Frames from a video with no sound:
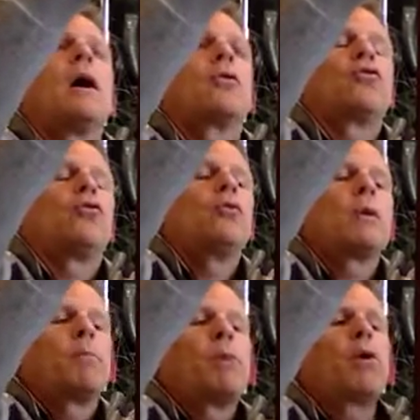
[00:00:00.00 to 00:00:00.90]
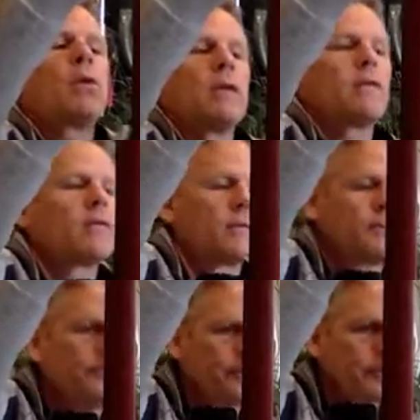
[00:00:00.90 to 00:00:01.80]
our two components.
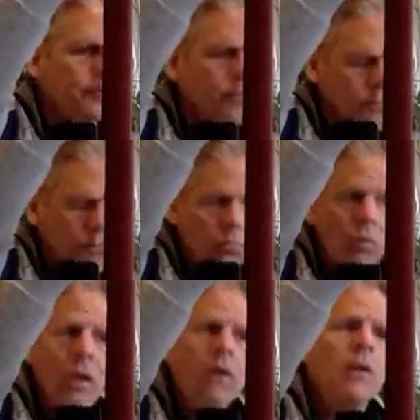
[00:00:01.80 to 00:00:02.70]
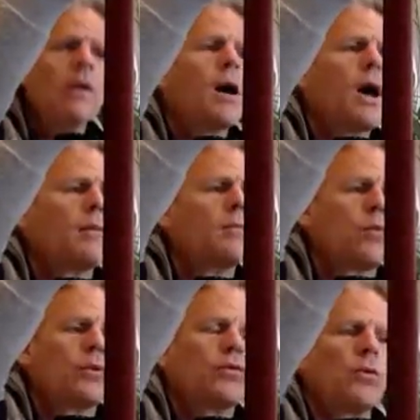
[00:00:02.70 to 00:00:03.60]

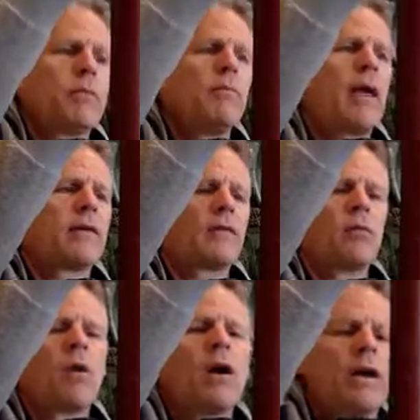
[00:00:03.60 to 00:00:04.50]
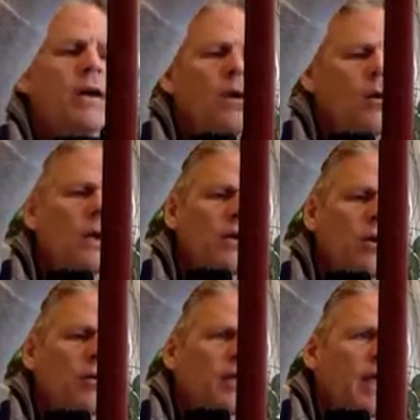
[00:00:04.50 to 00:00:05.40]
We'll do x and y. We
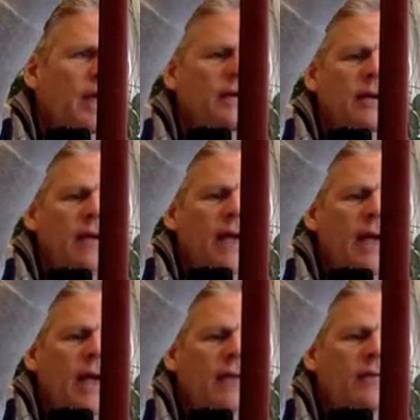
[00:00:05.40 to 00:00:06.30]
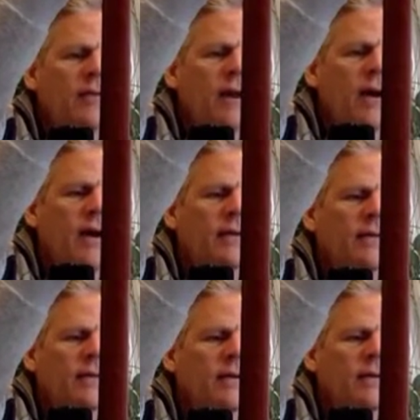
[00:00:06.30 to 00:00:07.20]
know that x dot
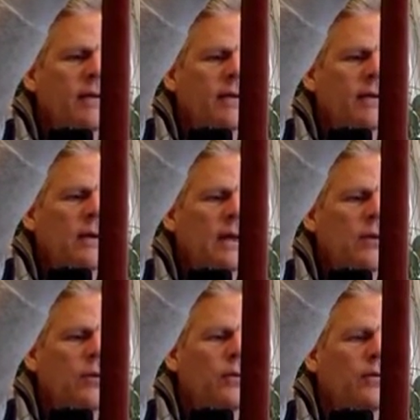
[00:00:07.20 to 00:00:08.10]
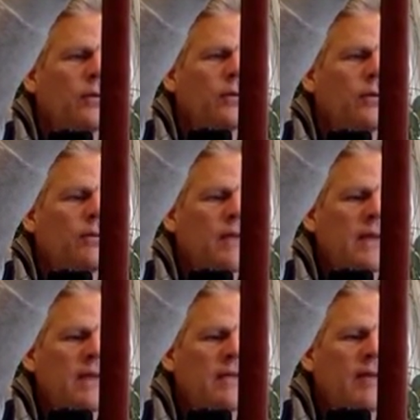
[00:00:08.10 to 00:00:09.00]
equals
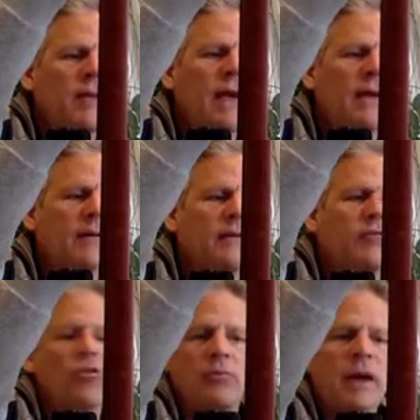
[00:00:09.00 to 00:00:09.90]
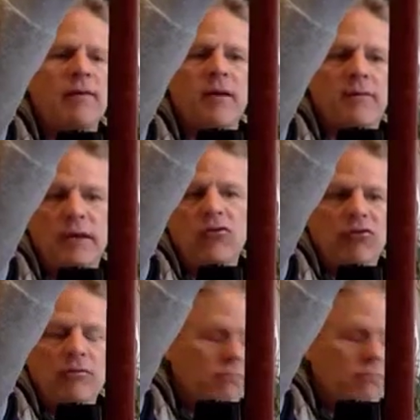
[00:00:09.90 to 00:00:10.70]
v sub x, just by definition,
________________
The pictures should be dropped, and every line above should be set down again exactly.

Frames from a video with no sound:
[00:00:00.00 to 00:00:00.90]
[00:00:00.90 to 00:00:01.80]
our two components.
[00:00:01.80 to 00:00:02.70]
[00:00:02.70 to 00:00:03.60]

[00:00:03.60 to 00:00:04.50]
[00:00:04.50 to 00:00:05.40]
We'll do x and y. We
[00:00:05.40 to 00:00:06.30]
[00:00:06.30 to 00:00:07.20]
know that x dot
[00:00:07.20 to 00:00:08.10]
[00:00:08.10 to 00:00:09.00]
equals
[00:00:09.00 to 00:00:09.90]
[00:00:09.90 to 00:00:10.70]
v sub x, just by definition,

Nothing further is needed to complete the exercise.